A revista Zelota procurou o departamental do Ministério da Família da UCB por telefone para esclarecer o caso. Ele atentedeu, mas desligou o telefone após a apresentação do jornalista. As questões foram então enviadas ao seu WhatsApp; ele não respondeu à mensagem e bloqueou o contato.
A Zelota também procurou o departamental de comunicação da UCB por telefone, mas nenhuma de suas ligações foram atendidas durante uma semana. Posteriormente, ao entrar em contato, por e-mail, com a Assessoria da Imprensa, a revista foi notificada de que em breve receberia alguma resposta oficial. A Zelota pediu um prazo útil à UCB, mas não recebeu qualquer resposta até a publicação desta matéria.
Mesmo após as denúncias, Carlos Altino permanece como membro da Igreja Adventista. Nenhuma medida foi tomada para além da sua jubilação tardia e discreta, com a garantia dos direitos e benefícios padrão. “Sabemos que se fosse o caso de uma mulher grávida, já teria sido removida; por que um crime não tem o mesmo peso?”, questiona Débora.
Após mais de dois anos do ocorrido, Clarice ainda faz terapia e toma remédios para lidar com suas memórias.
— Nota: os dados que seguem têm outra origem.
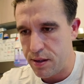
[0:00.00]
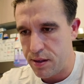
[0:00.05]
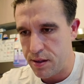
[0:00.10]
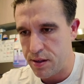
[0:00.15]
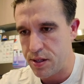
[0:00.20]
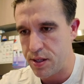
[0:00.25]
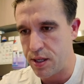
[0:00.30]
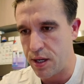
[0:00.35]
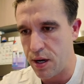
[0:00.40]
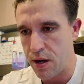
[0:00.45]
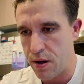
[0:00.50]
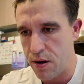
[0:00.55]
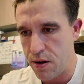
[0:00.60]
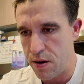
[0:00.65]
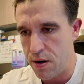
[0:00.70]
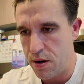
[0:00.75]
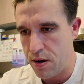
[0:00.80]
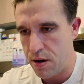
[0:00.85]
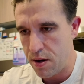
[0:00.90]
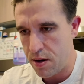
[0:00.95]
So
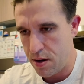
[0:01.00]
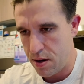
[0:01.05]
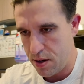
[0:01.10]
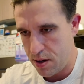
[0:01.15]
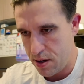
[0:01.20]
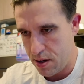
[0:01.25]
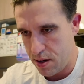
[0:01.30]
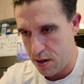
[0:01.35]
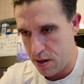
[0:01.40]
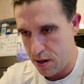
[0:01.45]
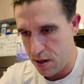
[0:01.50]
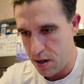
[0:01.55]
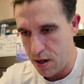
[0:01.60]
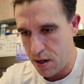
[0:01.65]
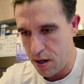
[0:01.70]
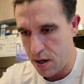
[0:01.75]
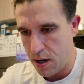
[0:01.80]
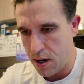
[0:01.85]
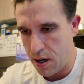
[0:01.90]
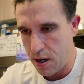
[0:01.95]

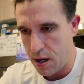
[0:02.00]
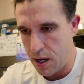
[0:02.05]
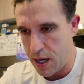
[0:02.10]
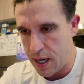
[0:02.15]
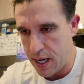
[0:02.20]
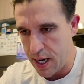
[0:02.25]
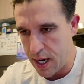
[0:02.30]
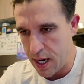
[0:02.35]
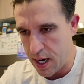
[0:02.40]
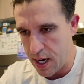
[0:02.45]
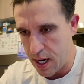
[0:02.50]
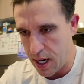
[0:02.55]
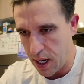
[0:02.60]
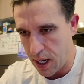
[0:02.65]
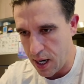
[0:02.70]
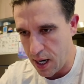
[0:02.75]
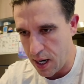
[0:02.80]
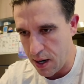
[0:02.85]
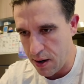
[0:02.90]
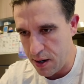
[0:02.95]
I
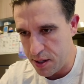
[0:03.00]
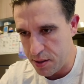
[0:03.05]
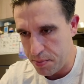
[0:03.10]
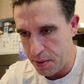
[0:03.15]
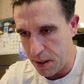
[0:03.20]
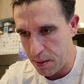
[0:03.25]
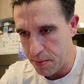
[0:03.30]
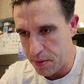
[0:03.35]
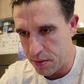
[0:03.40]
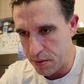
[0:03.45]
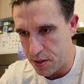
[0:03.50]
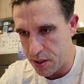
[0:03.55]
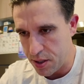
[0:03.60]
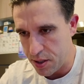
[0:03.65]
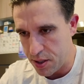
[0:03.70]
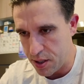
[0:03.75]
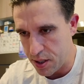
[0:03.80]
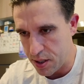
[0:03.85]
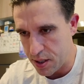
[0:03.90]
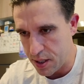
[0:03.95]
encourage people to
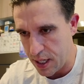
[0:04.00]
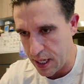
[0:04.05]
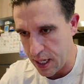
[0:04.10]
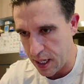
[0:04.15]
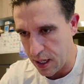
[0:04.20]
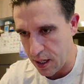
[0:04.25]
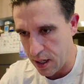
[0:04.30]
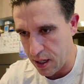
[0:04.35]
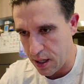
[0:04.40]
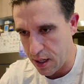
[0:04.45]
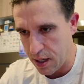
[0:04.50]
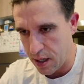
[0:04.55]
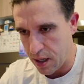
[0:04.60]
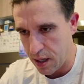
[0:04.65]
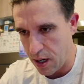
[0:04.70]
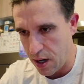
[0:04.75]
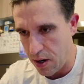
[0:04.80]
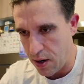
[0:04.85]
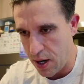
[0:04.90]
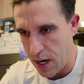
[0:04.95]
just
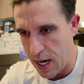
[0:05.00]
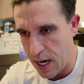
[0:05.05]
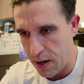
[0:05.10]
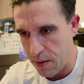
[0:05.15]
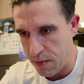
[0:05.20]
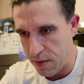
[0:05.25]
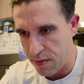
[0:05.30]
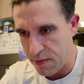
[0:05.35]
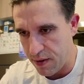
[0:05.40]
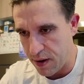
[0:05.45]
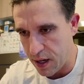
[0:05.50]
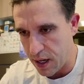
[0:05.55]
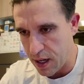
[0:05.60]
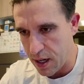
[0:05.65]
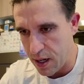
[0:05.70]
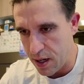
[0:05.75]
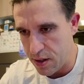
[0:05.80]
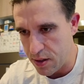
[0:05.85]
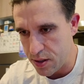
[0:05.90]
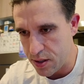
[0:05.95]
go hard with
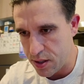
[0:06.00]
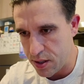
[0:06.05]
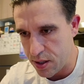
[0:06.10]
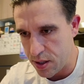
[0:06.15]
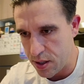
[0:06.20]
videos,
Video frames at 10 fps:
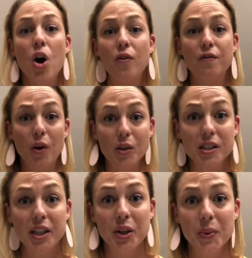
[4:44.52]

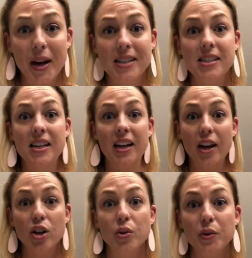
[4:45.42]
falsely arrested
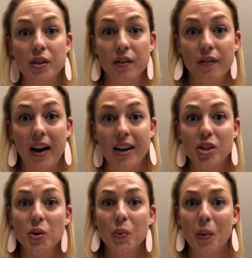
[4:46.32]
and crucified.
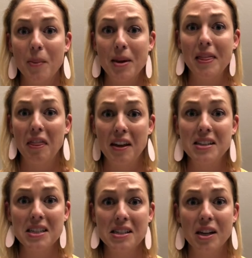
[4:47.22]
So, I mean, the things
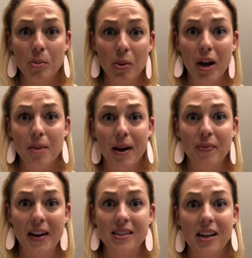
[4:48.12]
he's gonna pray
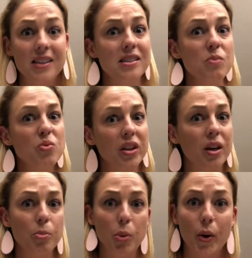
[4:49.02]
about that day seem really
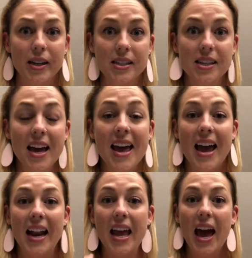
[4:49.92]
important.
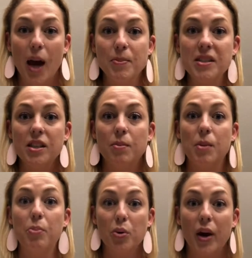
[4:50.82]
And he happens to be
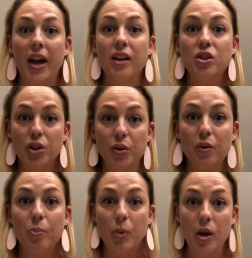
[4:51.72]
praying to
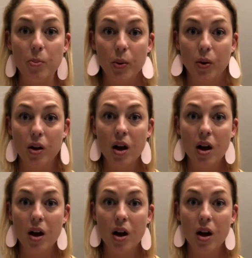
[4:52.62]
the people,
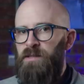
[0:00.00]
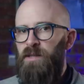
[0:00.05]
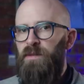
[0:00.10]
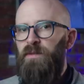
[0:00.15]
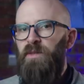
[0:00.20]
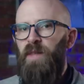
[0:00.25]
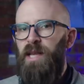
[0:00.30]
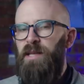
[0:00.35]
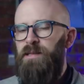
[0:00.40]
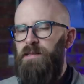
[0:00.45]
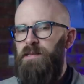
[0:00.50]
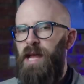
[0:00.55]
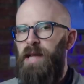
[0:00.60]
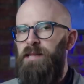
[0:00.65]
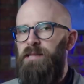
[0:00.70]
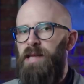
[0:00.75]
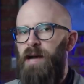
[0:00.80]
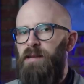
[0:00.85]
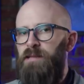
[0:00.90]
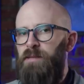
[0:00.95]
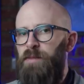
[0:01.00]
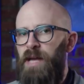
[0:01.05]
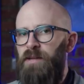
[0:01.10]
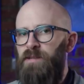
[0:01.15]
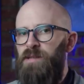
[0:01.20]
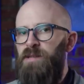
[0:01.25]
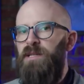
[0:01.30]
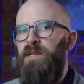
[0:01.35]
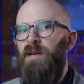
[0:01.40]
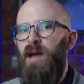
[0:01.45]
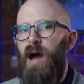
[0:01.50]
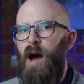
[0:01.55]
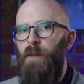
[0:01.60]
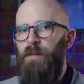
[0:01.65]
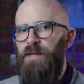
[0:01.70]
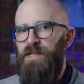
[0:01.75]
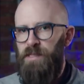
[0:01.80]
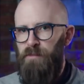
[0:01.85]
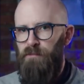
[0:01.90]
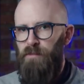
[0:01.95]
Two things stand out about
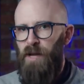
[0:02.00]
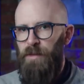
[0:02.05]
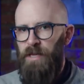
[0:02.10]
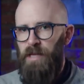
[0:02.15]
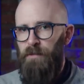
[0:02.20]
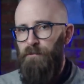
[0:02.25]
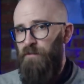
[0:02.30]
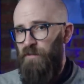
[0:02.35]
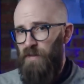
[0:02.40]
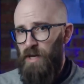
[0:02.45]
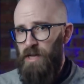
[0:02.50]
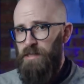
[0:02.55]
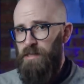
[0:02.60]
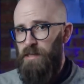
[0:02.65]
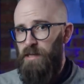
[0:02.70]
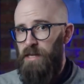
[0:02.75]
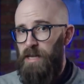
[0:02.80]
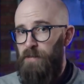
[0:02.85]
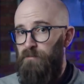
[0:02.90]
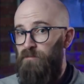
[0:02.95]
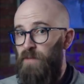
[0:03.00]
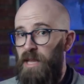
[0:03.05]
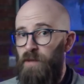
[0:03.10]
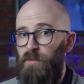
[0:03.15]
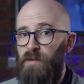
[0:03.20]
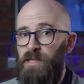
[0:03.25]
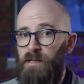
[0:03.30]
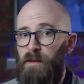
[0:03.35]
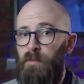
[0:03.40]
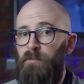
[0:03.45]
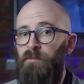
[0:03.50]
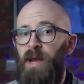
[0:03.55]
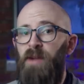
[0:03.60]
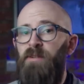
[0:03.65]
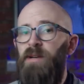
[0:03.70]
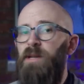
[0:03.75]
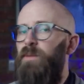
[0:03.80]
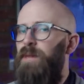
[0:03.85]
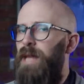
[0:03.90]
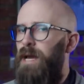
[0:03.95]
Tutankhamun's mummy. Firstly, he was
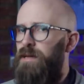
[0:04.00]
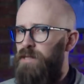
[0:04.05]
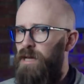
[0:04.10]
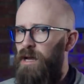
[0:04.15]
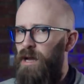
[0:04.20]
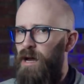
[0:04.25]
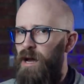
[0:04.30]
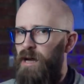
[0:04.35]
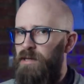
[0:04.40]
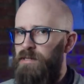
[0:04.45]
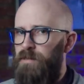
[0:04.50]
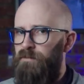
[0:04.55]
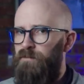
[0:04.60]
buried without a heart.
Não consegue falar sobre o assunto sem se abalar. As palavras saem atravessadas, constrangidas. Mas não titubeia ao dizer o que espera após 26 meses de luta: justiça. “Eu fiquei tão mal que fui afastada do trabalho, tive problemas familiares e ainda tomo remédios, mas sigo porque quero que nenhuma outra mulher passe por isso, a igreja não pode ser omissa a casos de assédio e abuso”, finaliza.